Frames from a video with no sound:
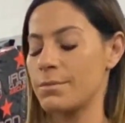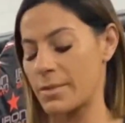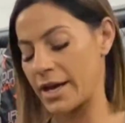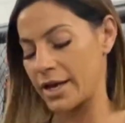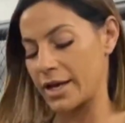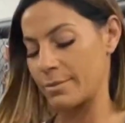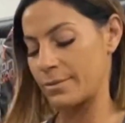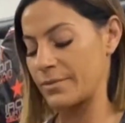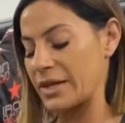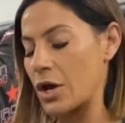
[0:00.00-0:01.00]

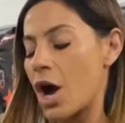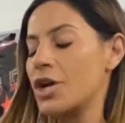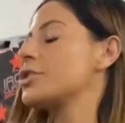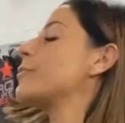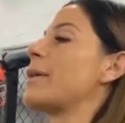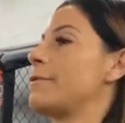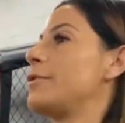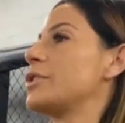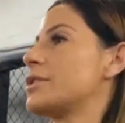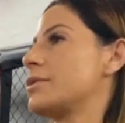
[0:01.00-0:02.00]
um, arch of my
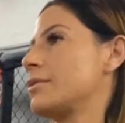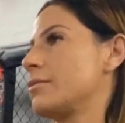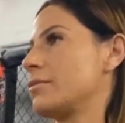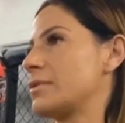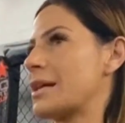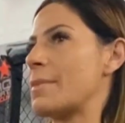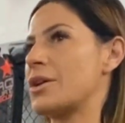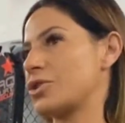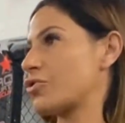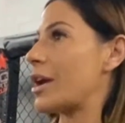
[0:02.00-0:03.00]
foot somehow
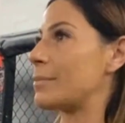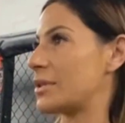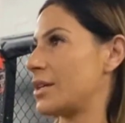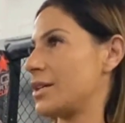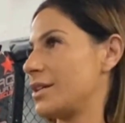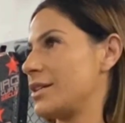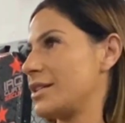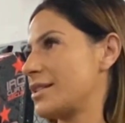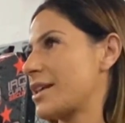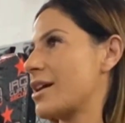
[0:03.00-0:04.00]
scraped the
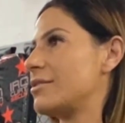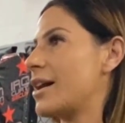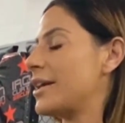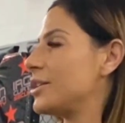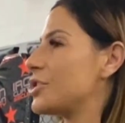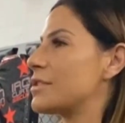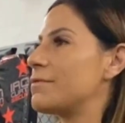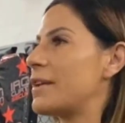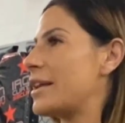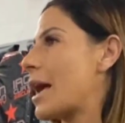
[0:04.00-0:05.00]
the scale, and it just
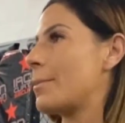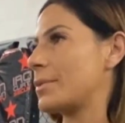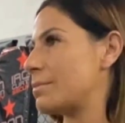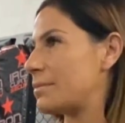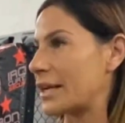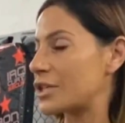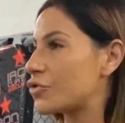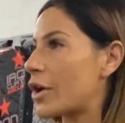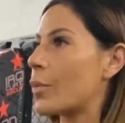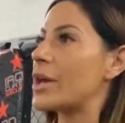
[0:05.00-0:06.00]
flared up like
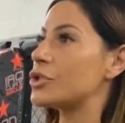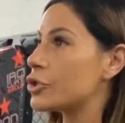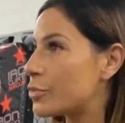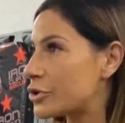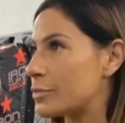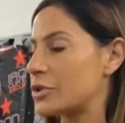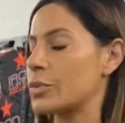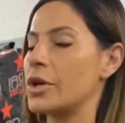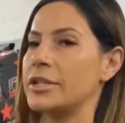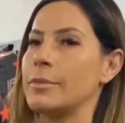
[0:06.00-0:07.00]
straight away, super super
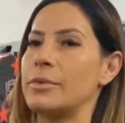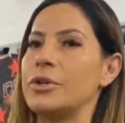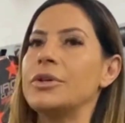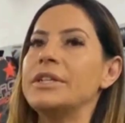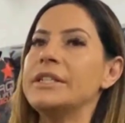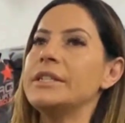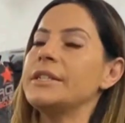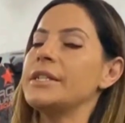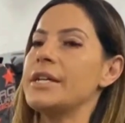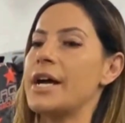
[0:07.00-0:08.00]
swollen and blue.
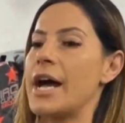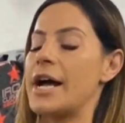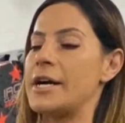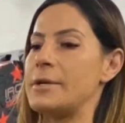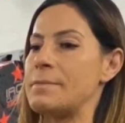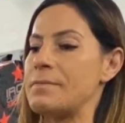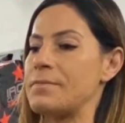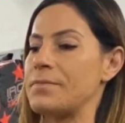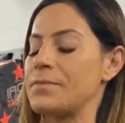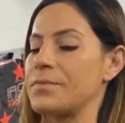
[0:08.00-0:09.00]

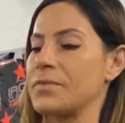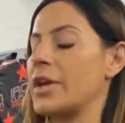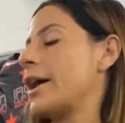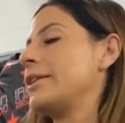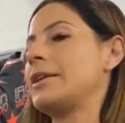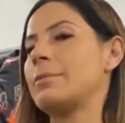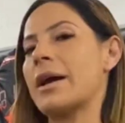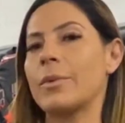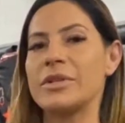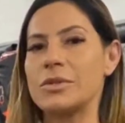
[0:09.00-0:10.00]
Um, yeah, and then
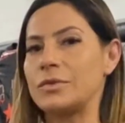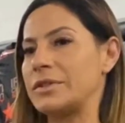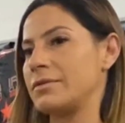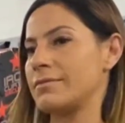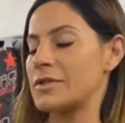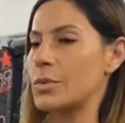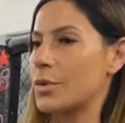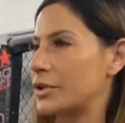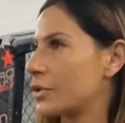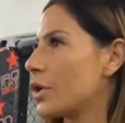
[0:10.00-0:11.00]
Mike went off and swore
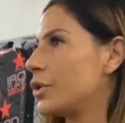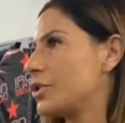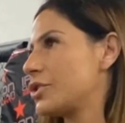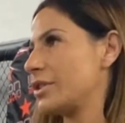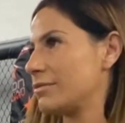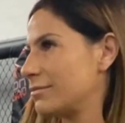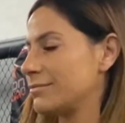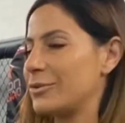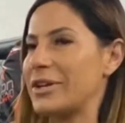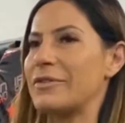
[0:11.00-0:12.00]
at the coach and
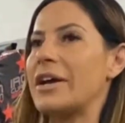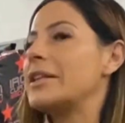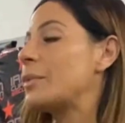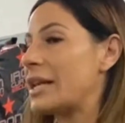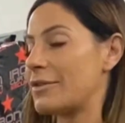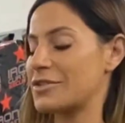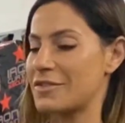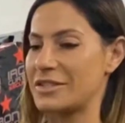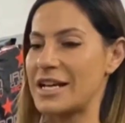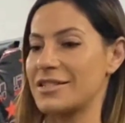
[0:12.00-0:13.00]
whatever, and then we left
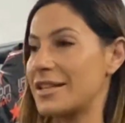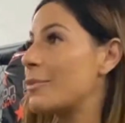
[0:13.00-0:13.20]
after that. So that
-------
With images left out, the data must be transcribed exactly.

Frames from a video with no sound:
[0:00.00-0:01.00]

[0:01.00-0:02.00]
um, arch of my
[0:02.00-0:03.00]
foot somehow
[0:03.00-0:04.00]
scraped the
[0:04.00-0:05.00]
the scale, and it just
[0:05.00-0:06.00]
flared up like
[0:06.00-0:07.00]
straight away, super super
[0:07.00-0:08.00]
swollen and blue.
[0:08.00-0:09.00]

[0:09.00-0:10.00]
Um, yeah, and then
[0:10.00-0:11.00]
Mike went off and swore
[0:11.00-0:12.00]
at the coach and
[0:12.00-0:13.00]
whatever, and then we left
[0:13.00-0:13.20]
after that. So that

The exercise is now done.